## RECORDS FOR THE TASK

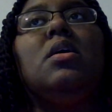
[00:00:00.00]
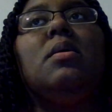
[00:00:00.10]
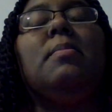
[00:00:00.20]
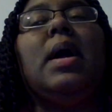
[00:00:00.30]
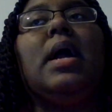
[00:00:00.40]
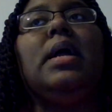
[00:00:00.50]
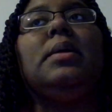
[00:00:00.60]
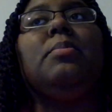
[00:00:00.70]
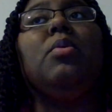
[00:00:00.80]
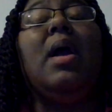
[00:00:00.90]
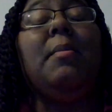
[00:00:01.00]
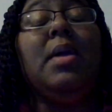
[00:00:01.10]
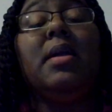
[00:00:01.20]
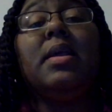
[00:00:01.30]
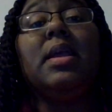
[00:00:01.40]
my
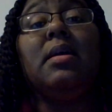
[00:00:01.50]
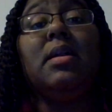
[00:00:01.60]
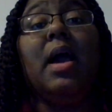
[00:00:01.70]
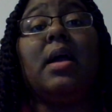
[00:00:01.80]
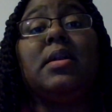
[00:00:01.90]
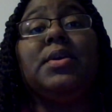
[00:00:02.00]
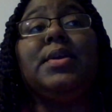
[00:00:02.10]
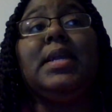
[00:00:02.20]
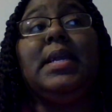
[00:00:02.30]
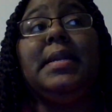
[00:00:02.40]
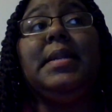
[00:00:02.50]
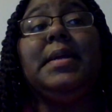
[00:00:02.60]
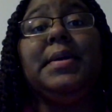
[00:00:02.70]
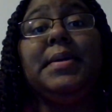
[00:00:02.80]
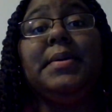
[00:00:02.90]
primary care doctor ended
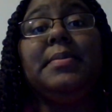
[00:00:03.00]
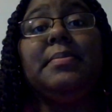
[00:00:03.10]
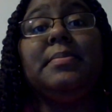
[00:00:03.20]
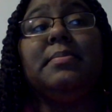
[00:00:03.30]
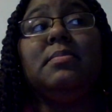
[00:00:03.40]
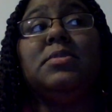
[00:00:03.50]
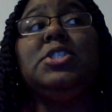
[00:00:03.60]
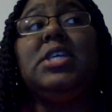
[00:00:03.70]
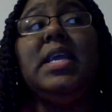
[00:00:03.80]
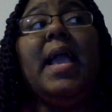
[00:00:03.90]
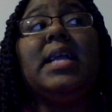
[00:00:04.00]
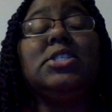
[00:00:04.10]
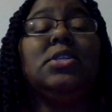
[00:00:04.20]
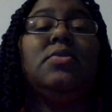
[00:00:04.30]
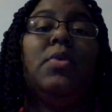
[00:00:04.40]
up she
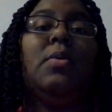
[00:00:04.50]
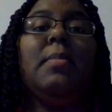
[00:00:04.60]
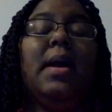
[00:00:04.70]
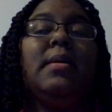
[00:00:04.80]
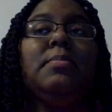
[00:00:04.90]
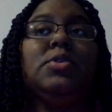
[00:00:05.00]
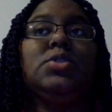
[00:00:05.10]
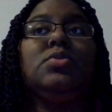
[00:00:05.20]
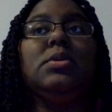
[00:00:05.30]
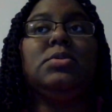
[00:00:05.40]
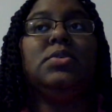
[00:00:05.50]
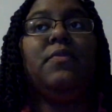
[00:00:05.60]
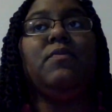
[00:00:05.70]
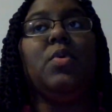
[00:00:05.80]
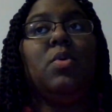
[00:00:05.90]
actually wrote my prescription
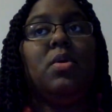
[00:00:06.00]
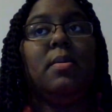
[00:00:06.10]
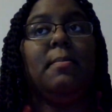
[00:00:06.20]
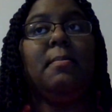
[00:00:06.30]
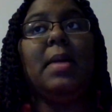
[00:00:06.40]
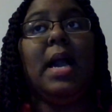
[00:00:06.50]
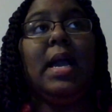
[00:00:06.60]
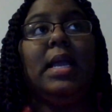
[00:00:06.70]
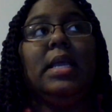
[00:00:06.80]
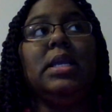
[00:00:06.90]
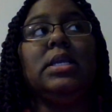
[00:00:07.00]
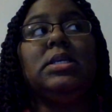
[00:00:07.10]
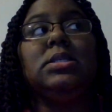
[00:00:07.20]
for my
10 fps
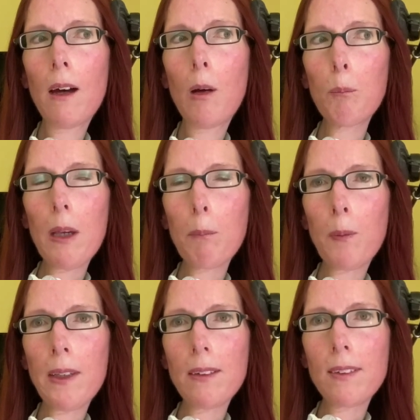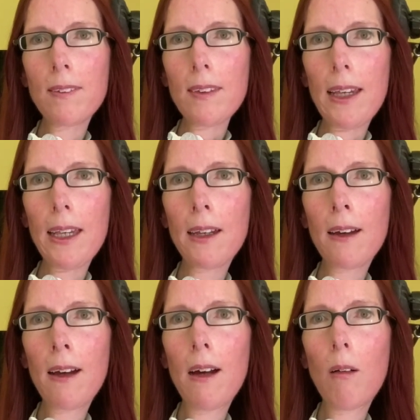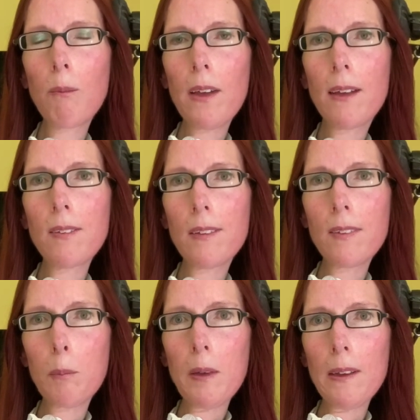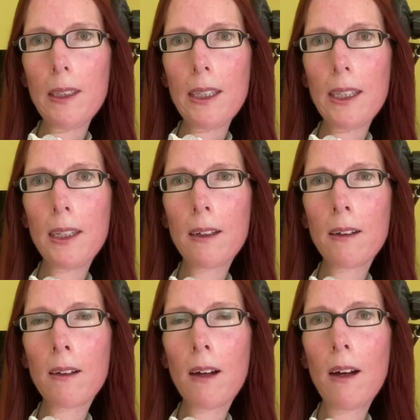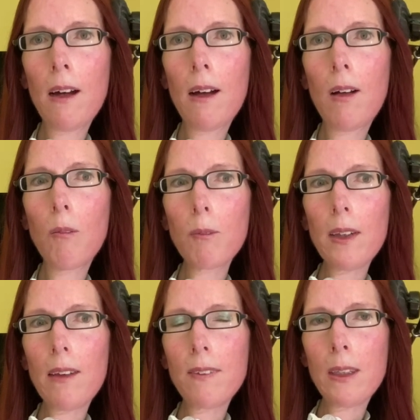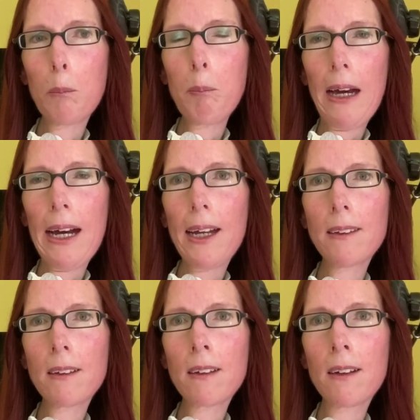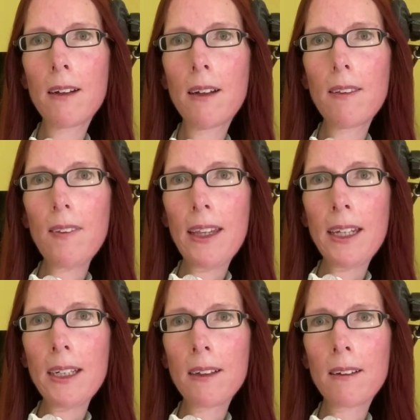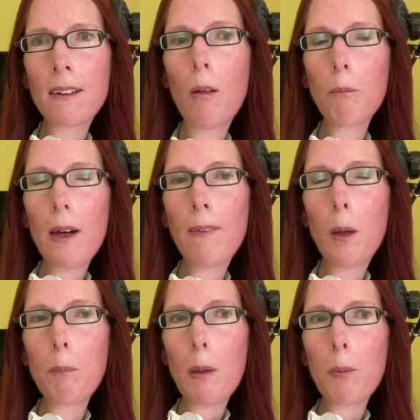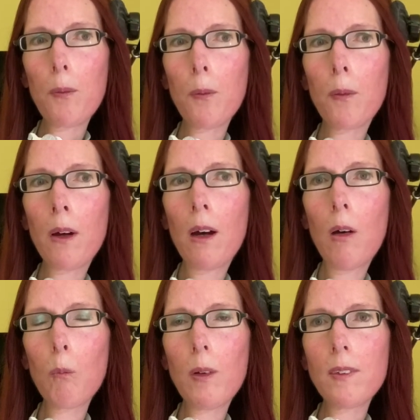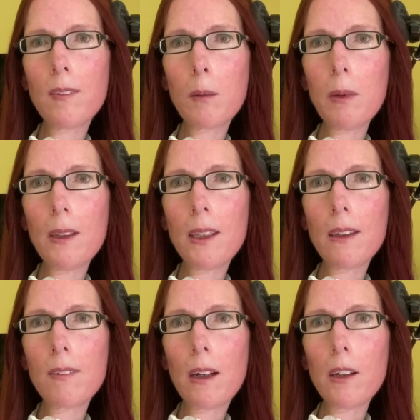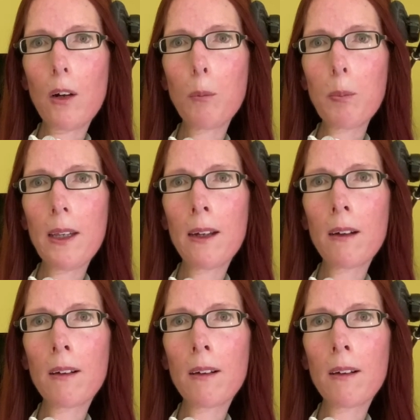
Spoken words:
People need to see that disability isn't a bad thing, and that people with disabilities are coping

## WORK TO BE COMPLETED
Copy the records above from the first line through the line containing "[00:00:02.10]", both included, and leave out any pictures.

## SOLVED EXERCISE
[00:00:00.00]
[00:00:00.10]
[00:00:00.20]
[00:00:00.30]
[00:00:00.40]
[00:00:00.50]
[00:00:00.60]
[00:00:00.70]
[00:00:00.80]
[00:00:00.90]
[00:00:01.00]
[00:00:01.10]
[00:00:01.20]
[00:00:01.30]
[00:00:01.40]
my
[00:00:01.50]
[00:00:01.60]
[00:00:01.70]
[00:00:01.80]
[00:00:01.90]
[00:00:02.00]
[00:00:02.10]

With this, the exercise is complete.